RoadMonkey (author) on December 08, 2019:

Thank you for commenting. Brexit is a mess, total nightmare as you say. They certainly found billions to spend on it, even though they could not find money to ease austerity. I will be voting, based on the policies of the parties.

Nikki Khan from London on December 08, 2019:

This is such a nightmare for everyone who voted either for leave or to remain. Nothing is accomplished so far. Tories are continuously lying to the people. Jeremy isn't strong enough to make a decision or lead through Brexit.

I am going to vote neither tories not labour. Third choice is Liberal Democrats in our area as Chuka Ummuna has suggested. God knows where we are heading on the 12th of December.

Let's just hope for the best for our country.

Blessings my dear!

MG Singh emge from Singapore on December 08, 2019:

Brexit is certainly a gamble. However I feel it's inevitable and there are historical reasons for it. The UK cannot play second fiddle to Germany after being a standout leader for centuries.

RoadMonkey (author) on December 08, 2019:

I am going to vote on policies by looking at which policies (for the long term) match most closely to my beliefs about how the country should be governed.

I am glad that our form of government allows us to elect a party who then go on to elect a prime minister and the Prime Minister can be booted out if the Cabinet agree and the party or Parliament agrees. It allows us to have a different Prime Minister without having to go through another election.

Of course, there are some policies that are so divisive that they cut across party lines and produce a hung Parliament like the last one. Let's hope there isn't another policy like that brought forward for many years, if ever.

Nell Rose from England on December 07, 2019:

It's a nightmare isn't it? I voted, well I mentally voted out, but couldn't get there.
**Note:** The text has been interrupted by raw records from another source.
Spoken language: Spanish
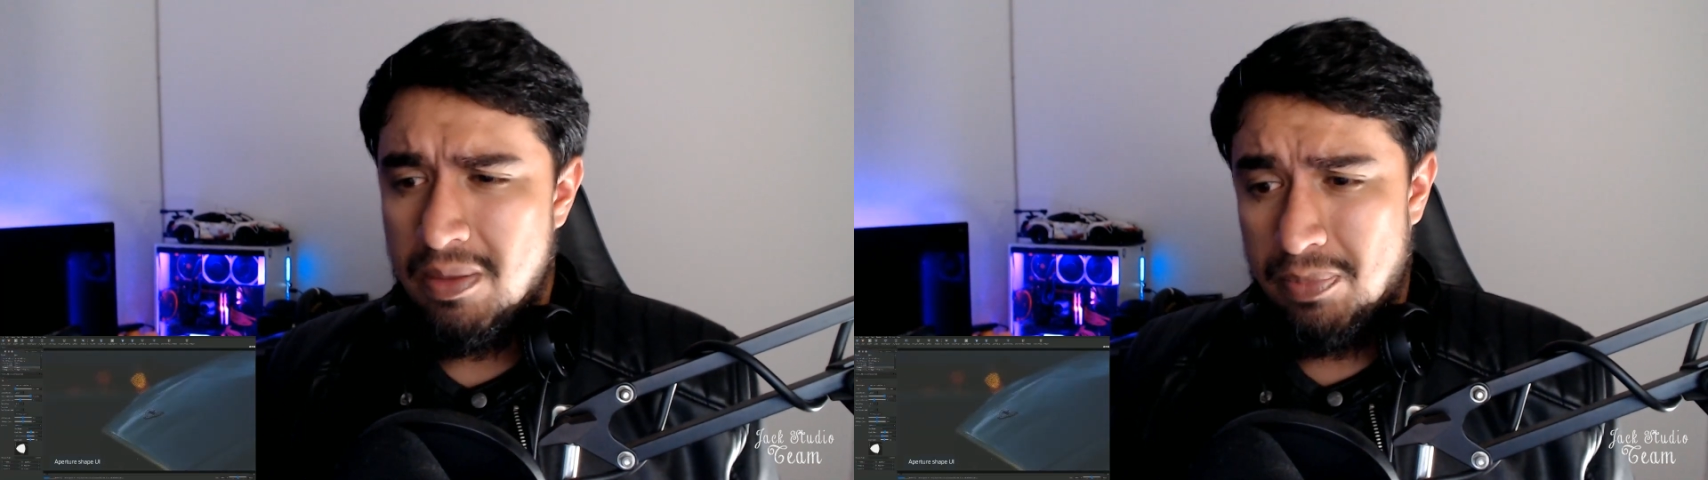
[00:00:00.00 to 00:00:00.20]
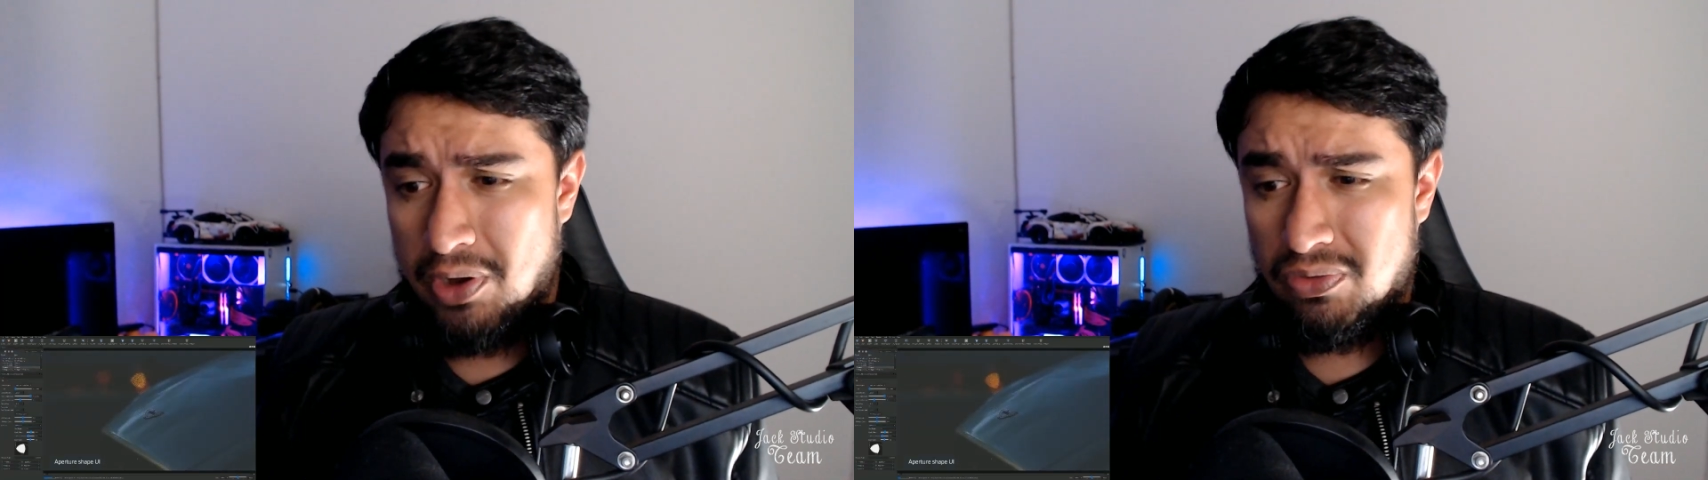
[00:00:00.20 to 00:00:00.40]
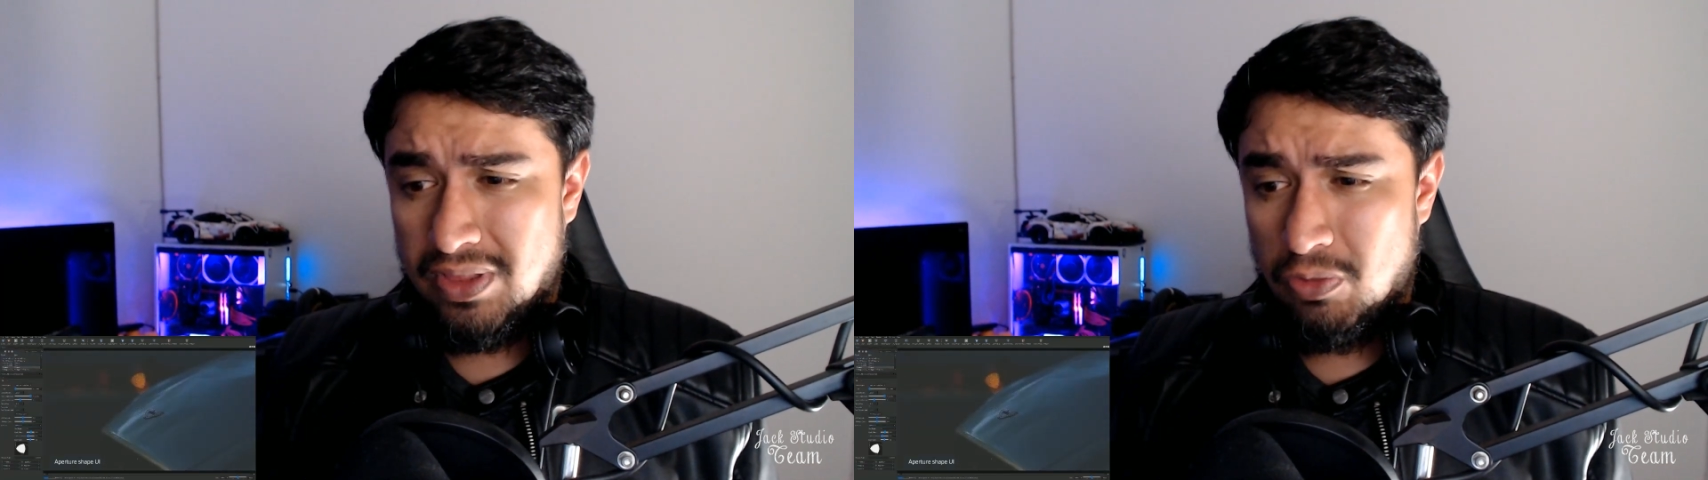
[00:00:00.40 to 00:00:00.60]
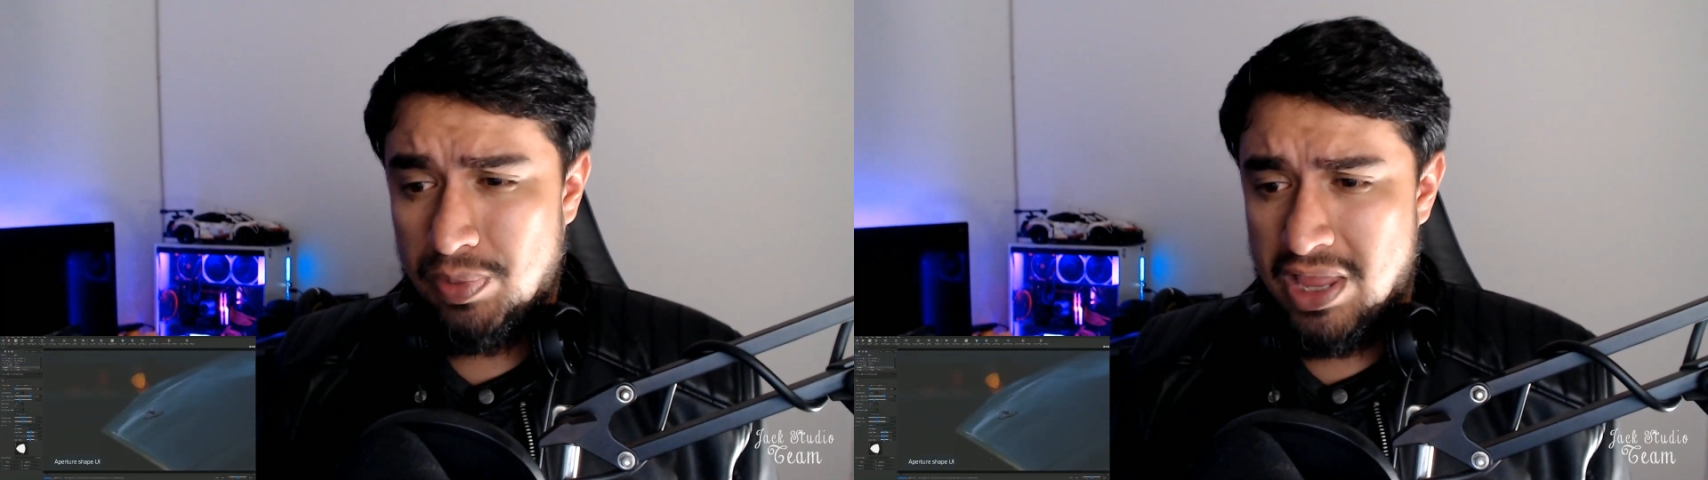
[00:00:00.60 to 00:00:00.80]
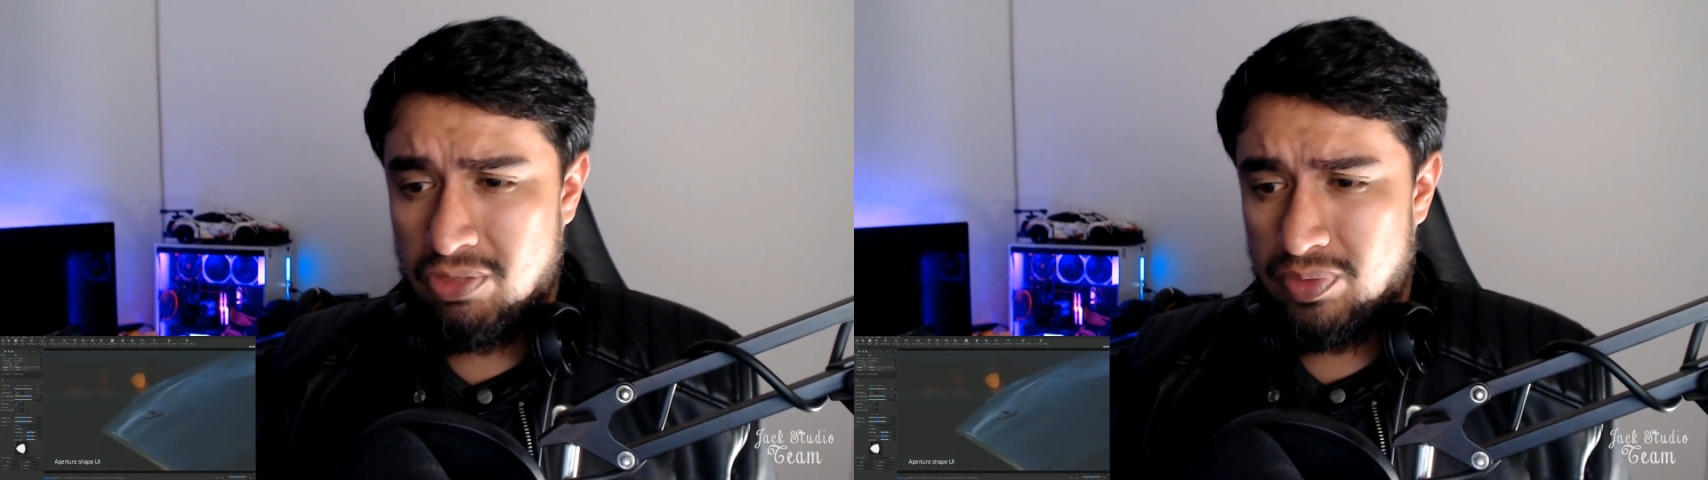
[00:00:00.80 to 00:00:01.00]
Pero esto está
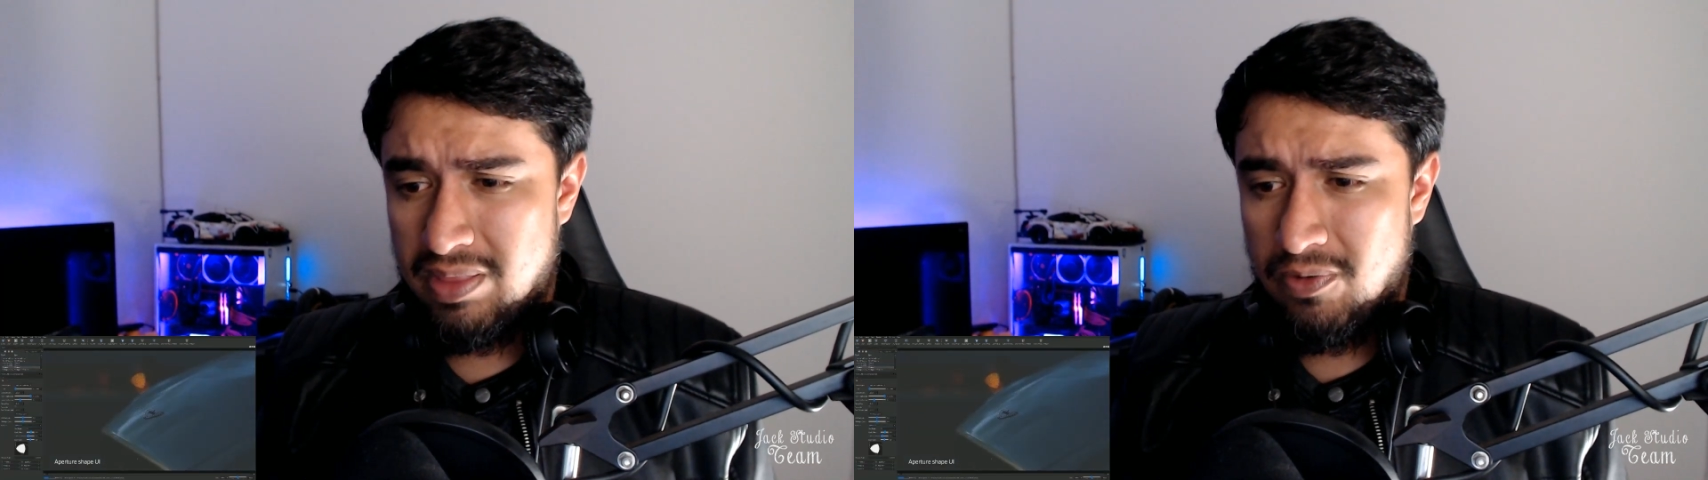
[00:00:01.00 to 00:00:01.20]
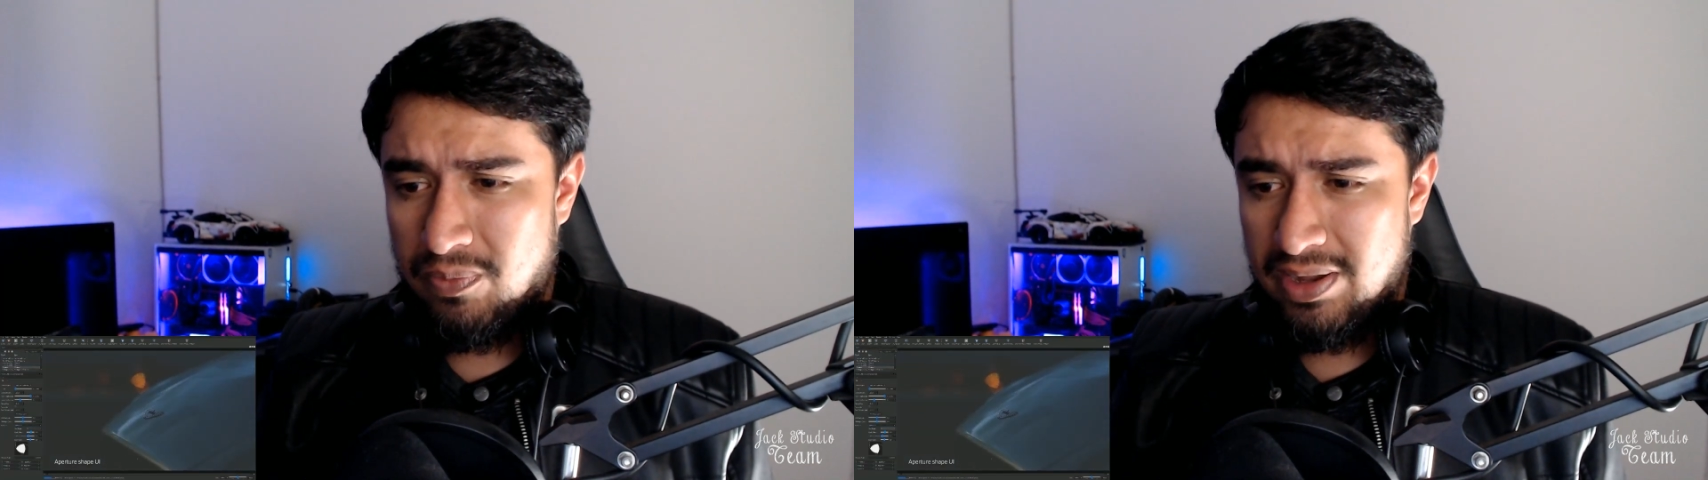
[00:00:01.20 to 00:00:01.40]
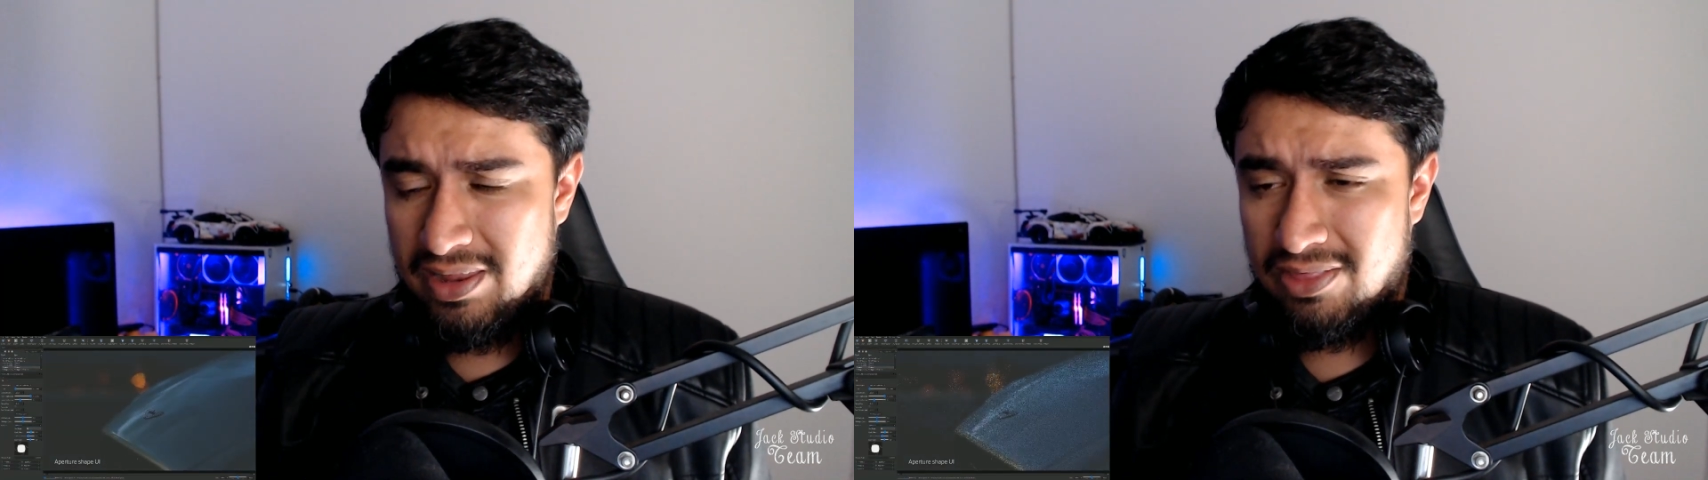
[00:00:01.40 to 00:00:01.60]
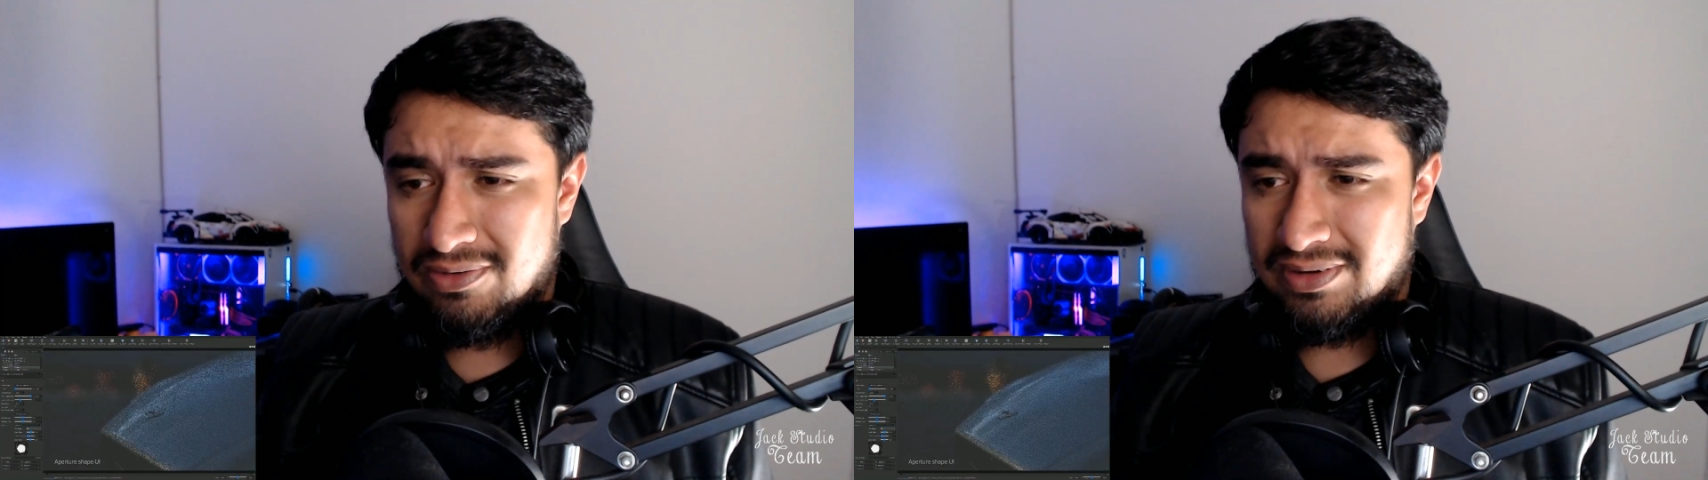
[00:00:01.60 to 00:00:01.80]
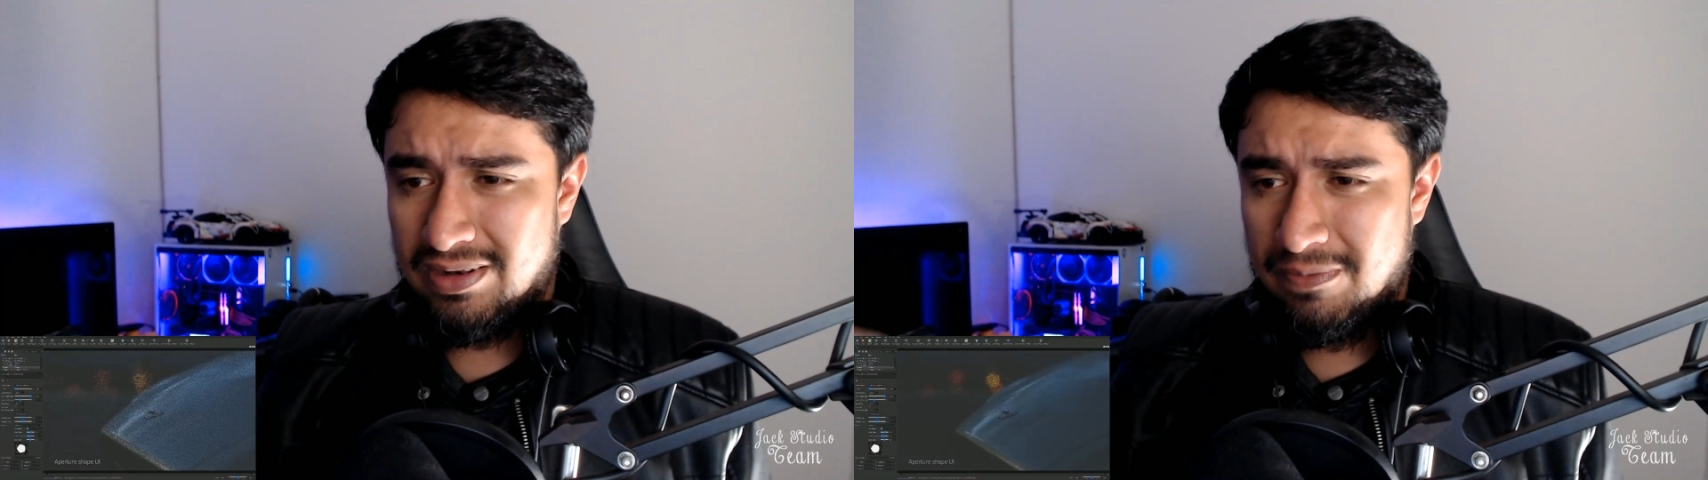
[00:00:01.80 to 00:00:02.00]
súper intuitivo. Vean eso.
Then I decided it was a bad idea, and now for the life of me I have no idea! lol! But I do know who I will vote for. One is highly intelligent but a buffoon, the other one is a horrible little man who I wouldn't trust with my grandma! LOL!

RoadMonkey (author) on December 02, 2019:

I certainly hope it works out for the best, whichever way it goes. Currently, we are in an election period and the result is likely to determine what will happen, unless there is a hung parliament again - that is, no party has a clear majority.

Bill Holland from Olympia, WA on December 02, 2019:

I have been following this on the news, of course, and it is fascinating. It's a huge political decision, with huge ramifications for everyone. Hopefully it will all work out for the good.

Luis G Asuncion from City of San Jose Del Monte, Bulacan, Philippines on November 20, 2019:

Ok. I am learning UK history now

RoadMonkey (author) on November 20, 2019:

Hi Luis, the UK will be affected if it leaves the European Union. Exactly HOW much remains to be seen. There is an election underway at the minute and the result of the election will determine whether the UK leaves the EU or not and also under what terms.

Luis G Asuncion from City of San Jose Del Monte, Bulacan, Philippines on November 19, 2019:

Do your country will be affected to Brexit?

RoadMonkey (author) on September 02, 2019:

Thank you. I also certainly hope there is no chaos, however, I am preparing just in case.

Thelma Alberts from Germany on September 02, 2019:

Very interesting and informative article. I just hope that the best will happen and no chaos at all. Thanks for sharing.

RoadMonkey (author) on August 25, 2019:

Thank you for visiting. The exchange rates dropped straight after the Brexit vote and they have stayed pretty low since. Being prepared is useful. It doesn't have to be for Brexit. Something else could come along.

Mel Carriere from Snowbound and down in Northern Colorado on August 24, 2019:

It sort of reminds me of the Y2K scare. I am betting that if the Brits could survive the buzz bombs, they will pull through Brexit. It doesn´t hurt to be prepared, however.

Brexit affects everyone worldwide. When Brexit first passed it drove our interest rates crazy, over here across the bond.

Best of luck during this troubling time, and great hub!

RoadMonkey (author) on August 15, 2019:

Thanks. I hope not but am stocking up in case.

DreamerMeg from Northern Ireland on August 15, 2019:

Very thorough article. Hope everything goes OK and there are no shortages!